**EXERCISE REQUIREMENTS:**
Transcribe, word for word, only the lines from the one containing "[00:00:04.50]" through the end of the material below. Pictures stay out.

**SUPPLIED DATA:**
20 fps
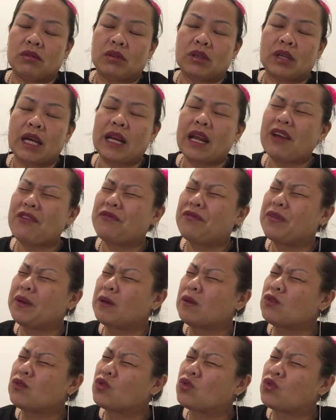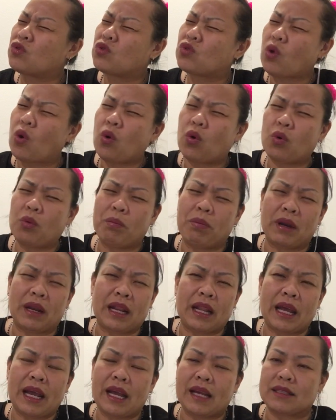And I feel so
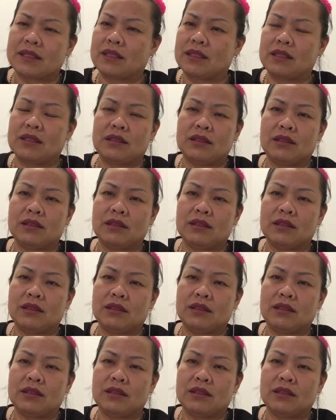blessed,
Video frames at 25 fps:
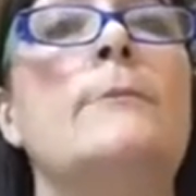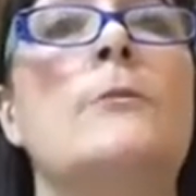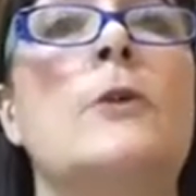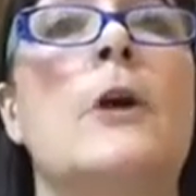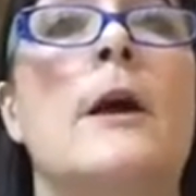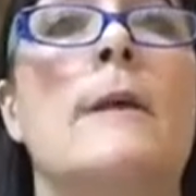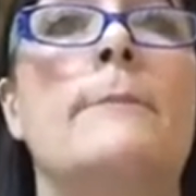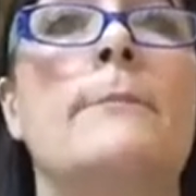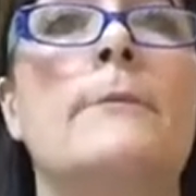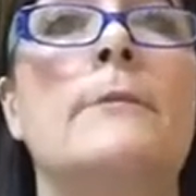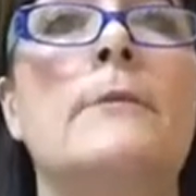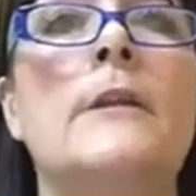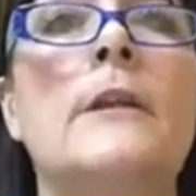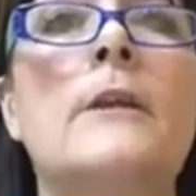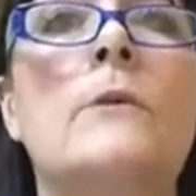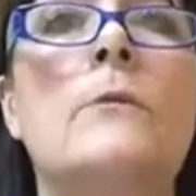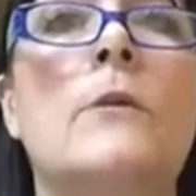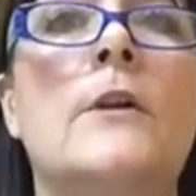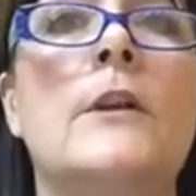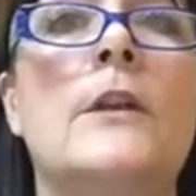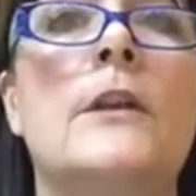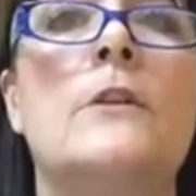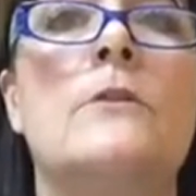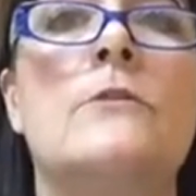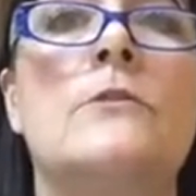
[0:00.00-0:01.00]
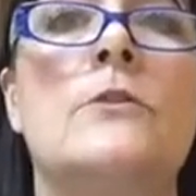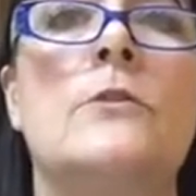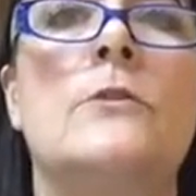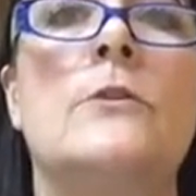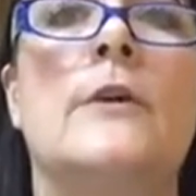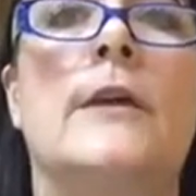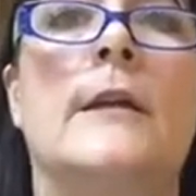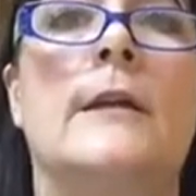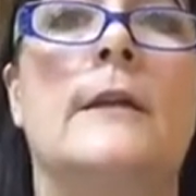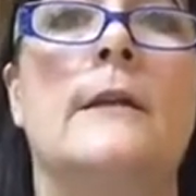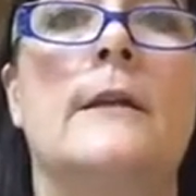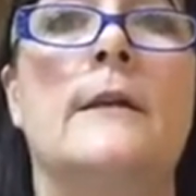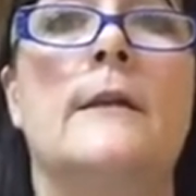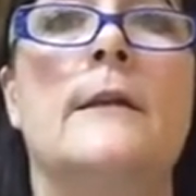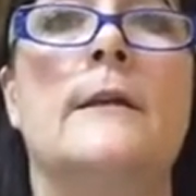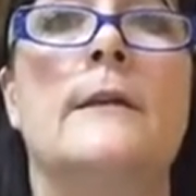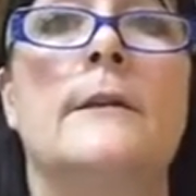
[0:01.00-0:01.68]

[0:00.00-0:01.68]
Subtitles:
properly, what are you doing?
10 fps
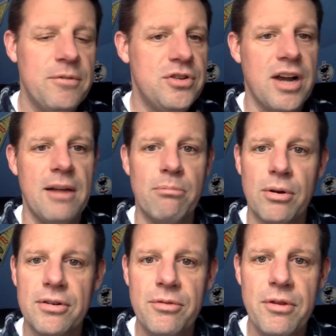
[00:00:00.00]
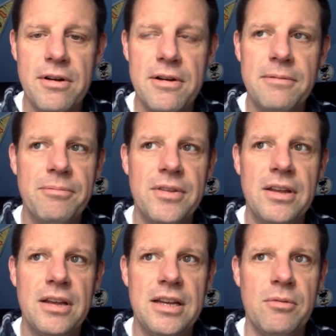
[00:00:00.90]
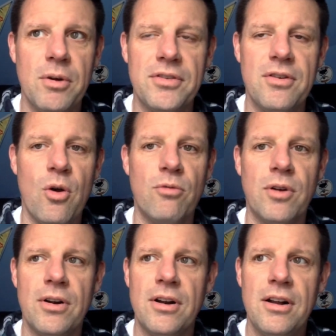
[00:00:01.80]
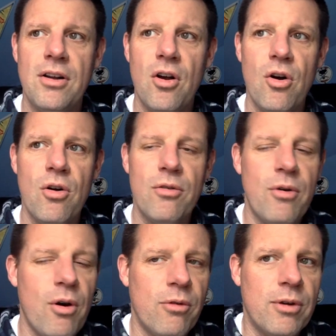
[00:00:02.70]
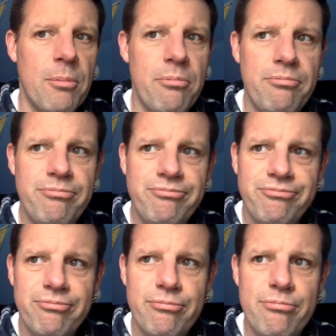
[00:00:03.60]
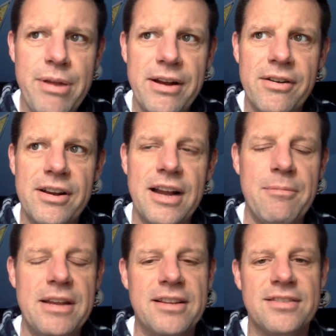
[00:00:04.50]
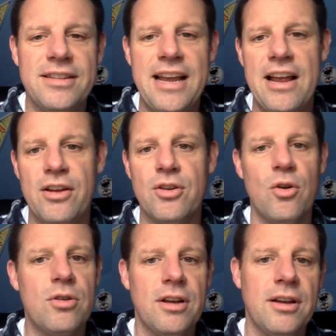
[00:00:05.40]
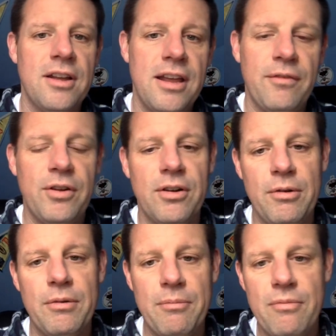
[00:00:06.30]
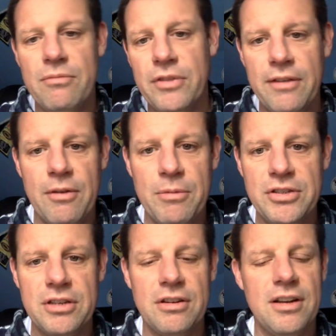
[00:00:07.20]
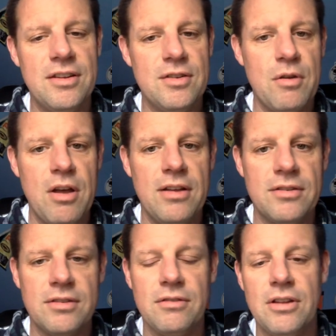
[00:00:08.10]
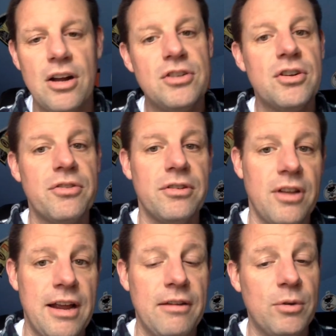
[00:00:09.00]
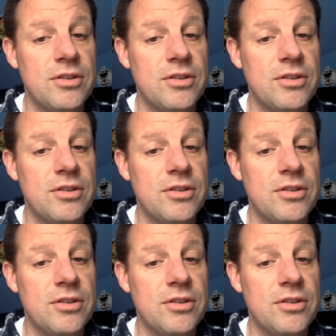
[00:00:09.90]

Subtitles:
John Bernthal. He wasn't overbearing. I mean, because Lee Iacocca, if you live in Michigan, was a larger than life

**RESULT:**
[00:00:04.50]
[00:00:05.40]
[00:00:06.30]
[00:00:07.20]
[00:00:08.10]
[00:00:09.00]
[00:00:09.90]

Subtitles:
John Bernthal. He wasn't overbearing. I mean, because Lee Iacocca, if you live in Michigan, was a larger than life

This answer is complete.